Abstract: The stock market is a fundamental component of financial systems, reflecting economic health, providing investment opportunities, and influencing global dynamics. Accurate stock market predictions can lead to significant gains and promote better investment decisions. However, predicting stock market trends is challenging due to their non-linear and stochastic nature. This study investigates the efficacy of advanced deep learning models for short-term trend forecasting using daily and hourly closing prices from the S&P 500 index and the Brazilian ETF EWZ. The models explored include Temporal Convolutional Networks (TCN), Neural Basis Expansion Analysis for Time Series Forecasting (N-BEATS), Temporal Fusion Transformers (TFT), Neural Hierarchical Interpolation for Time Series Forecasting (N-HiTS), and Time-series Dense Encoder (TiDE). Furthermore, we introduce the Extended Long Short-Term Memory for Time Series (xLSTM-TS) model, an xLSTM adaptation optimised for time series prediction. Wavelet denoising techniques were applied to smooth the signal and reduce minor fluctuations, providing cleaner data as input for all approaches.

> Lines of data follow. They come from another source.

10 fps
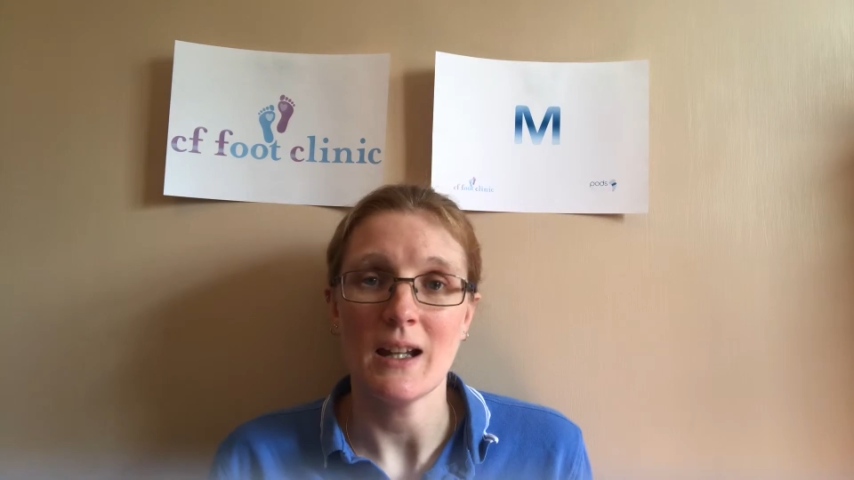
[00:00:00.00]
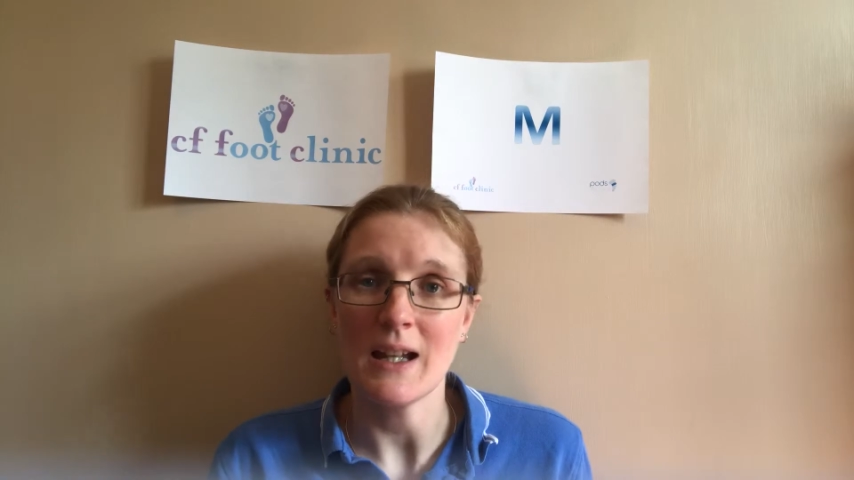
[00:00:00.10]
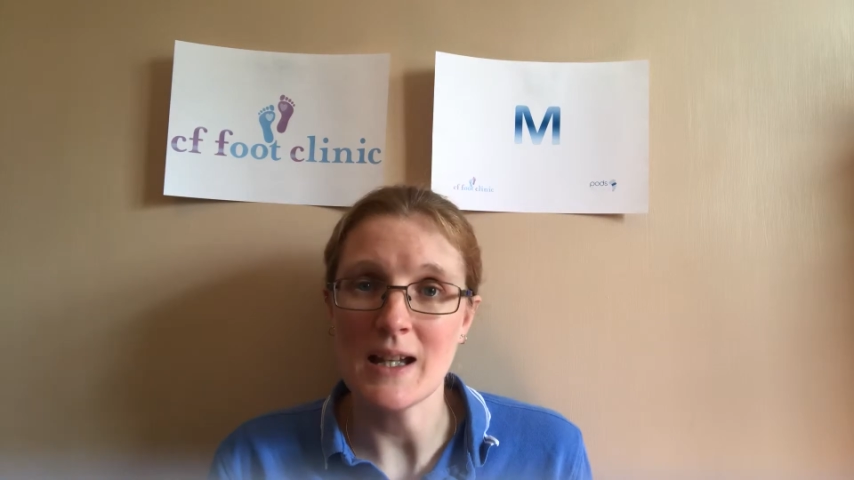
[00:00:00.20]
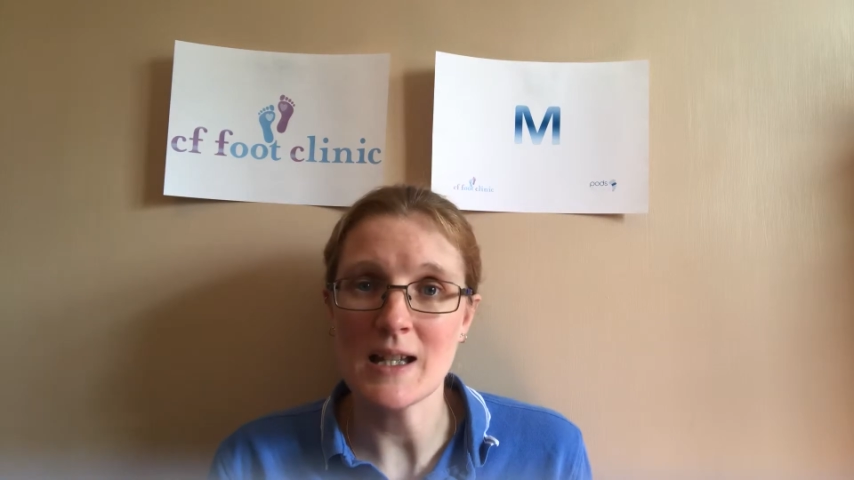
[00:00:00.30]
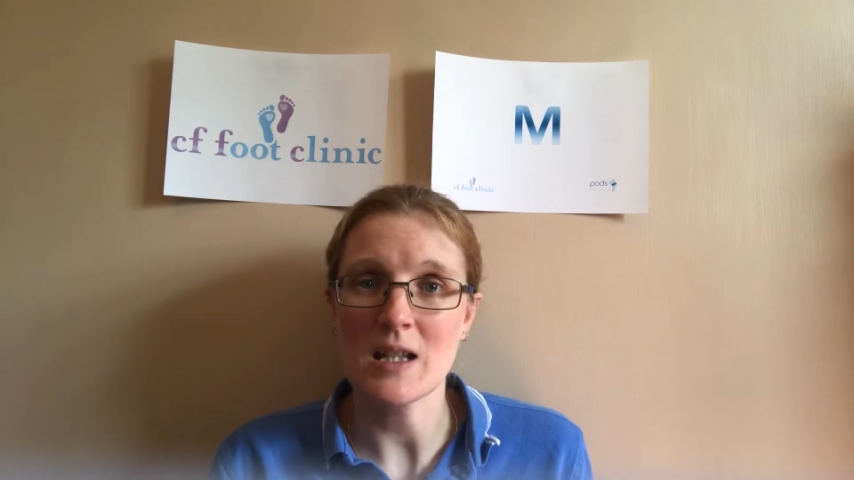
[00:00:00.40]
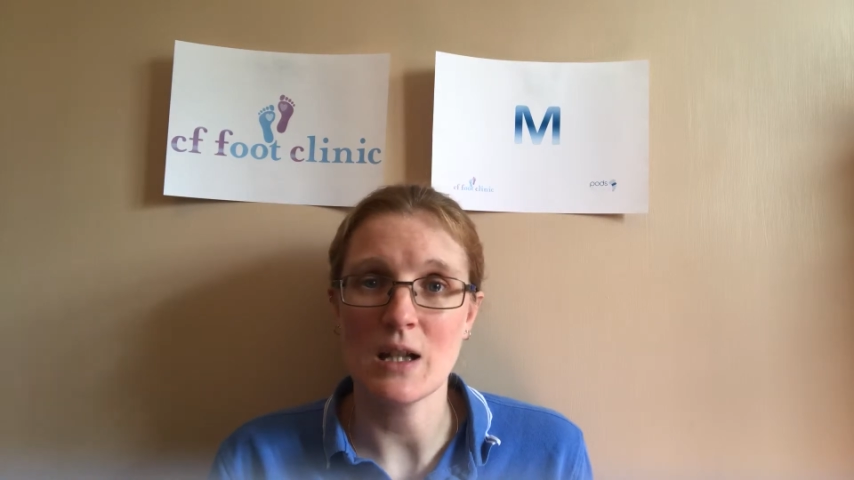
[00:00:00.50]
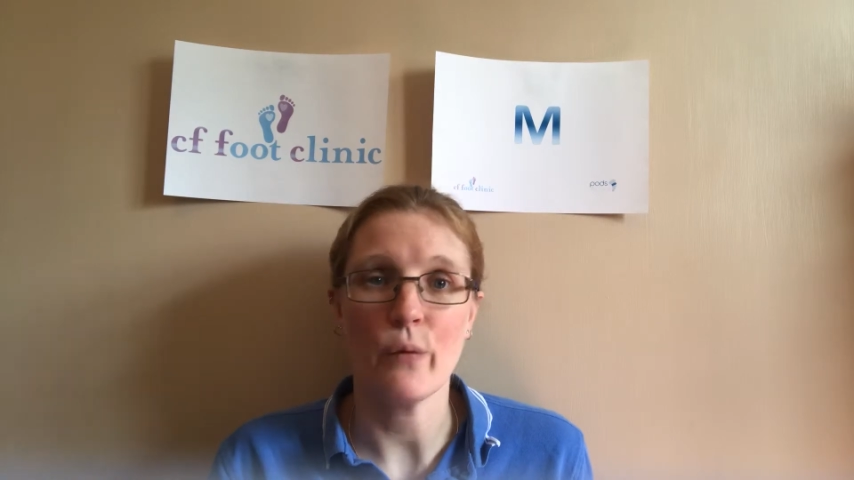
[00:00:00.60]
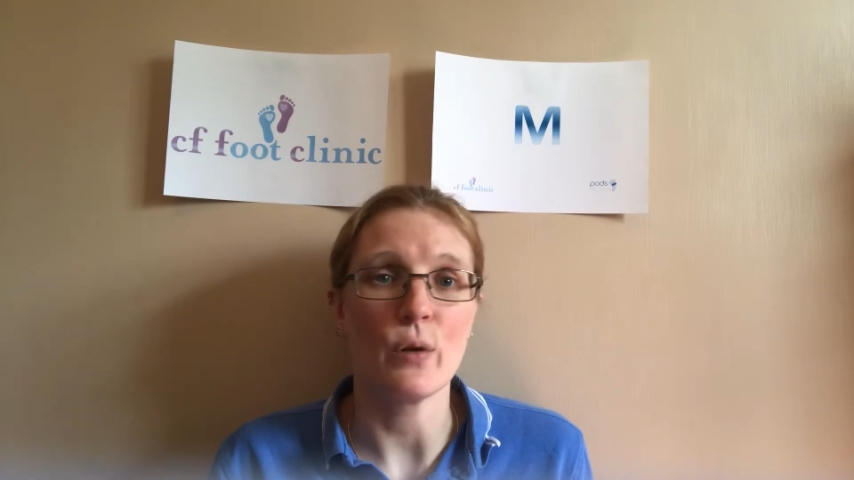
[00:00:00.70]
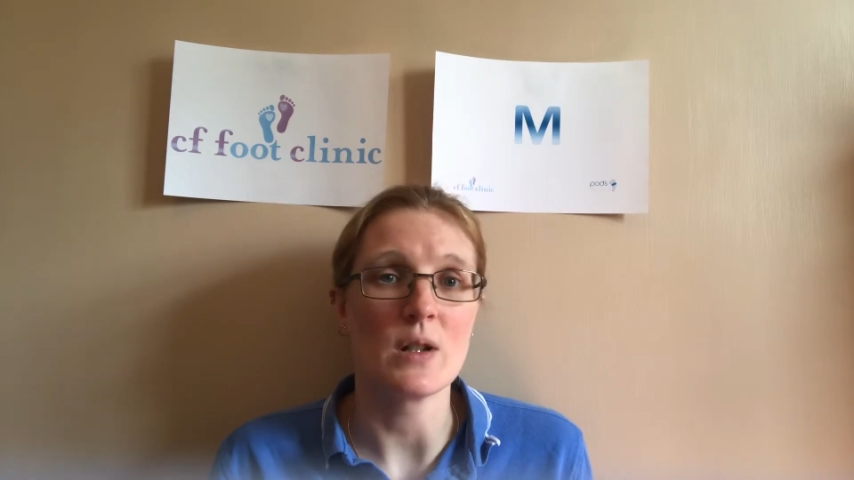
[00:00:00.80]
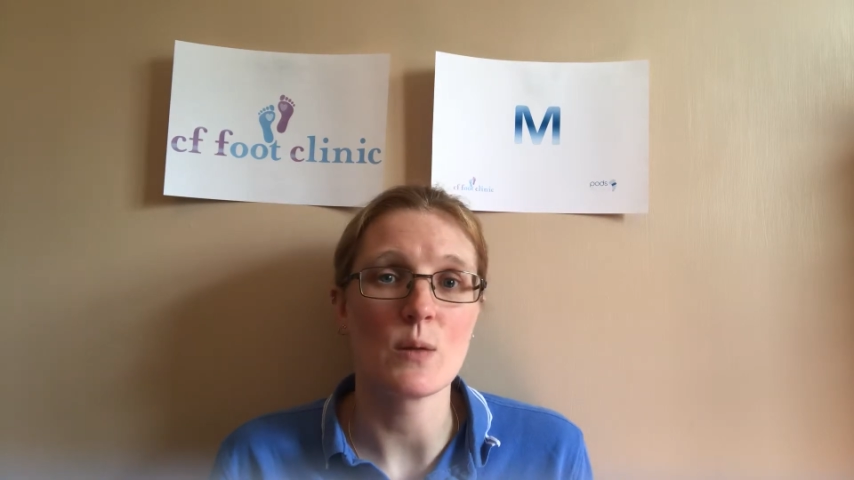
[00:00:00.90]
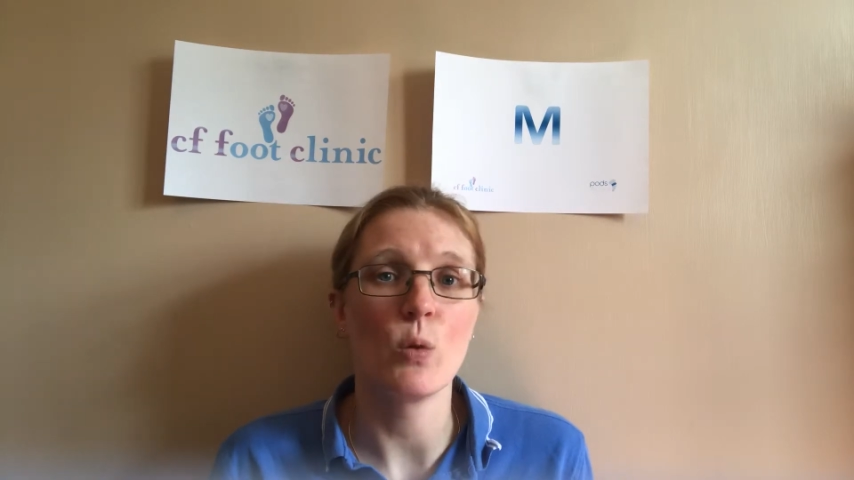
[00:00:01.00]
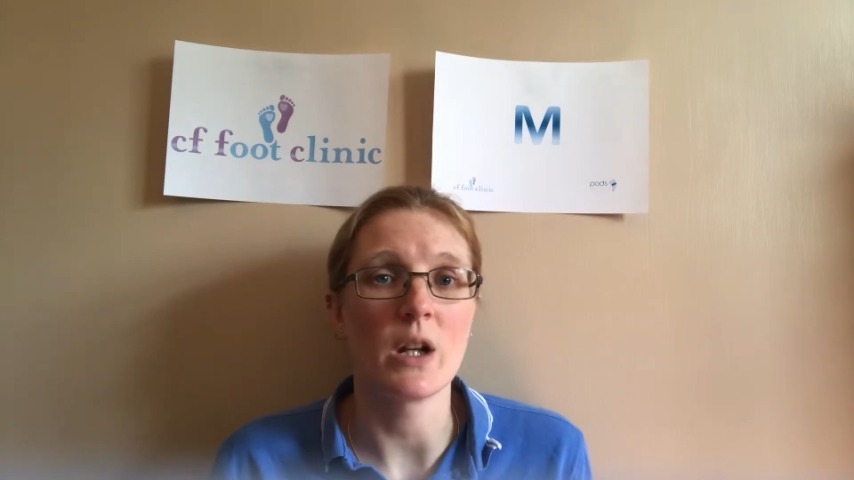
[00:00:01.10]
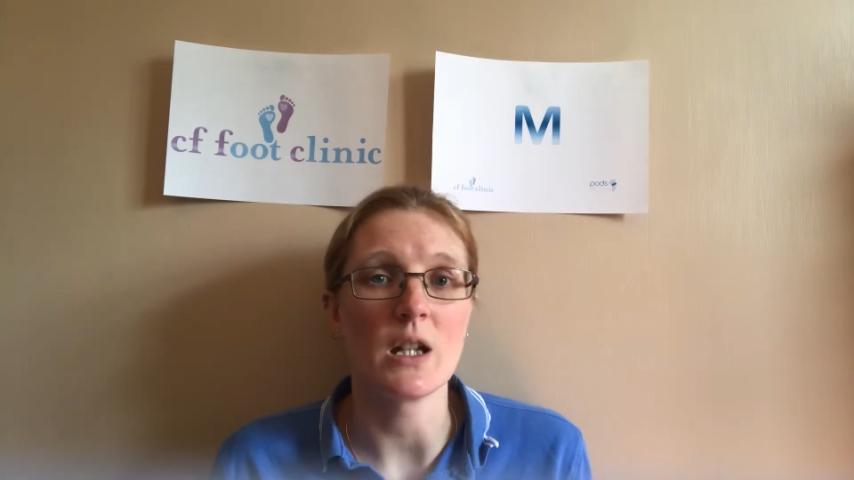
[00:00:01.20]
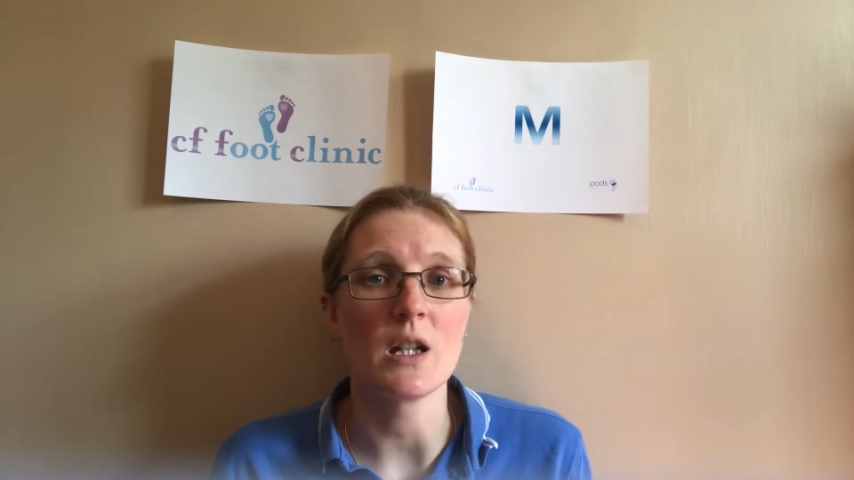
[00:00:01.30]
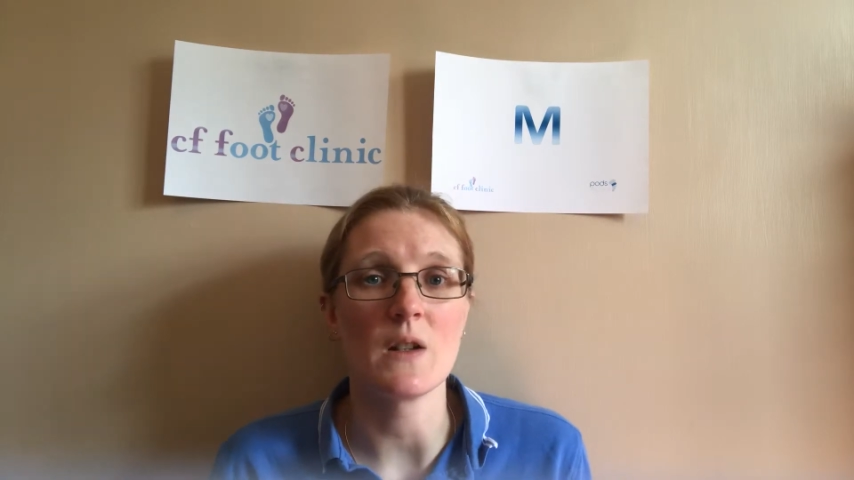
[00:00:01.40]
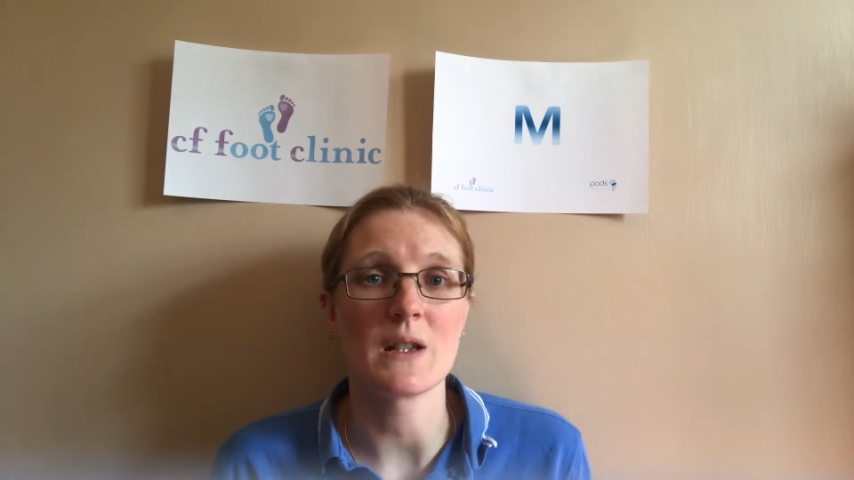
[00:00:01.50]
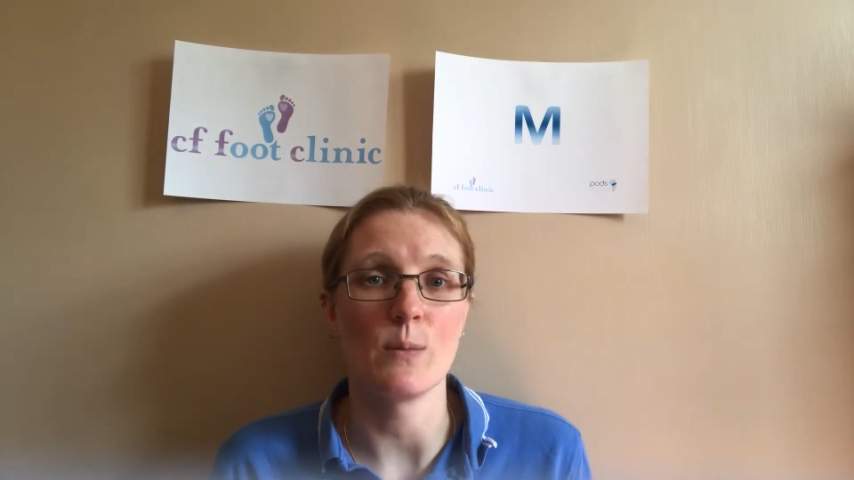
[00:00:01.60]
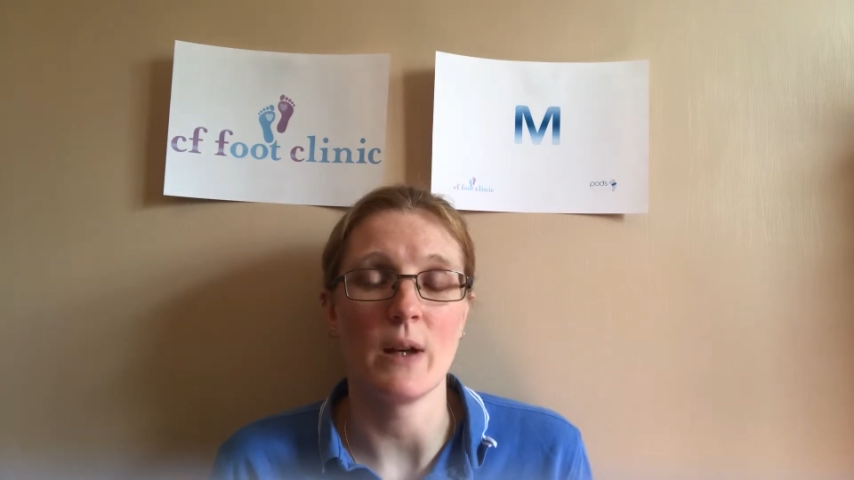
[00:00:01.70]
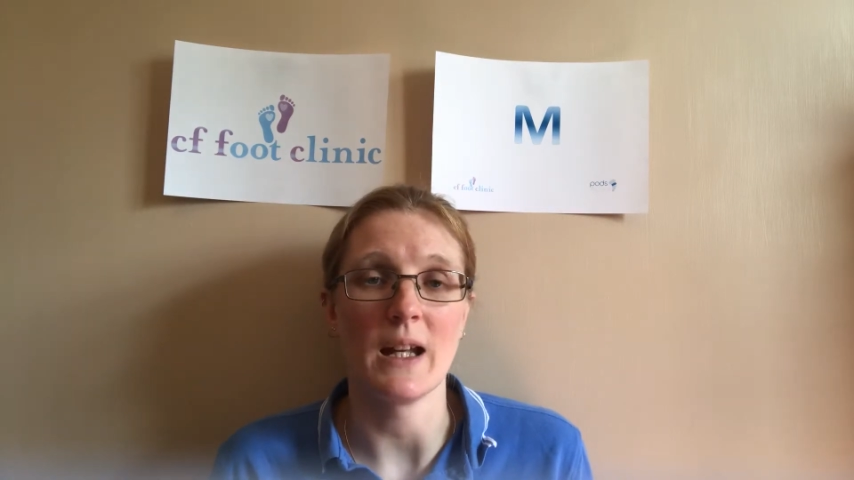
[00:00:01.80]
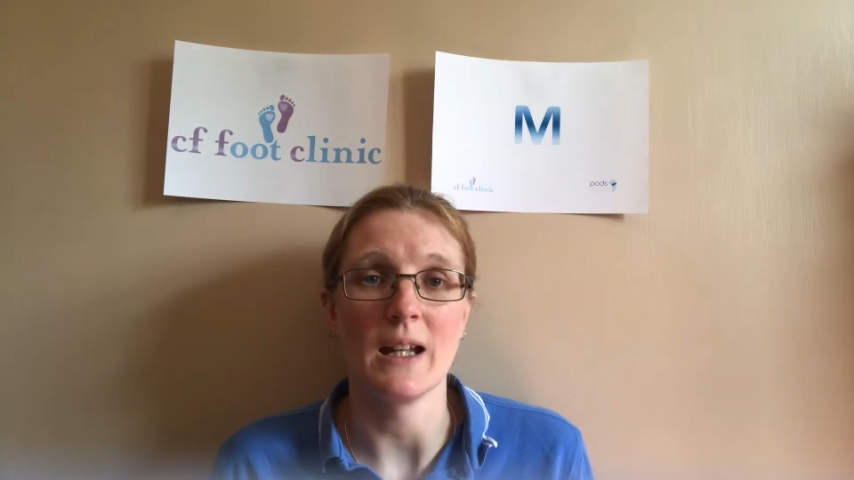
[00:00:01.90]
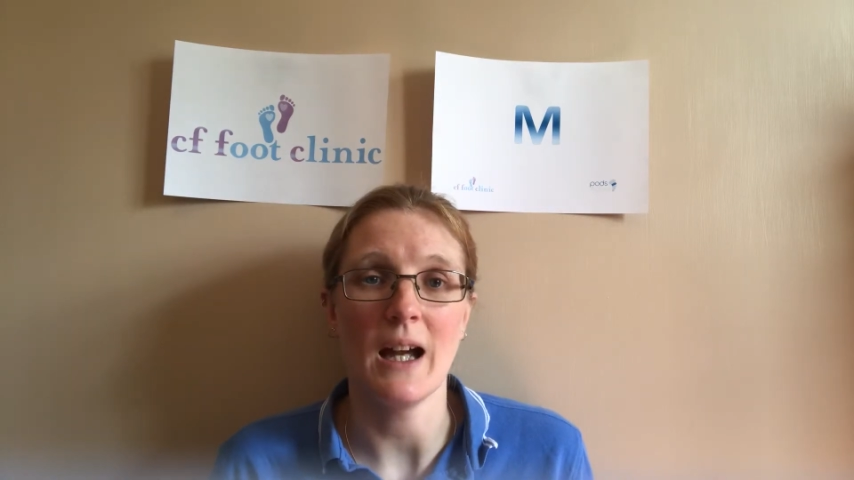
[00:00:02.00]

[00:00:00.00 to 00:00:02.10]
Is it different to what it used to be?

Denoising significantly improved performance in predicting stock price direction. Among the models tested, xLSTM-TS consistently outperformed others. For example, it achieved a test accuracy of 72.82% and an F1 score of 73.16% on the EWZ daily dataset. By leveraging advanced deep learning models and effective data preprocessing techniques, this research provides valuable insights into the application of machine learning for market movement forecasting, highlighting both the potential and the challenges involved.

• The paper introduces the xLSTM-TS model that employs exponential gating and novel memory structures to overcome traditional LSTM limitations.
• The study benchmarks model performance using precise metrics like MAE, RMSE, and F1 scores to demonstrate superior prediction accuracy.
• The paper highlights the critical role of wavelet denoising in preprocessing to enhance deep learning models for financial forecasting.

An Evaluation of Deep Learning Models for Stock Market Trend Prediction

Authors: Gonzalo López Gil, Paul Duhamel-Sebline, Andrew McCarren

In their paper, "An Evaluation of Deep Learning Models for Stock Market Trend Prediction," Gonzalo López Gil, Paul Duhamel-Sebline, and Andrew McCarren provide a rigorous examination of various deep learning models for the task of stock market trend prediction. The authors leverage historical data from the S&P 500 index and the Brazilian ETF EWZ to assess the efficacy of different models, including their proposed Extended Long Short-Term Memory for Time Series (xLSTM-TS).

Methodology and Models

The investigation encompasses several advanced deep learning architectures: Temporal Convolutional Networks (TCN), Neural Basis Expansion Analysis for Time Series Forecasting (N-BEATS), Temporal Fusion Transformers (TFT), Neural Hierarchical Interpolation for Time Series Forecasting (N-HiTS), and the Time-series Dense Encoder (TiDE). Among these, the xLSTM-TS stands out as the focal point of the paper. This model introduces exponential gating and novel memory structures to overcome common LSTM limitations such as gradient vanishing and inadequate handling of long-term dependencies.

Data preprocessing, particularly wavelet denoising, is highlighted as a crucial step to enhance model performance. Wavelet transforms decompose non-stationary signals into approximation and detail coefficients, which are used to remove noise and provide a cleaner dataset. This preprocessing significantly improves the models' ability to predict stock price directions.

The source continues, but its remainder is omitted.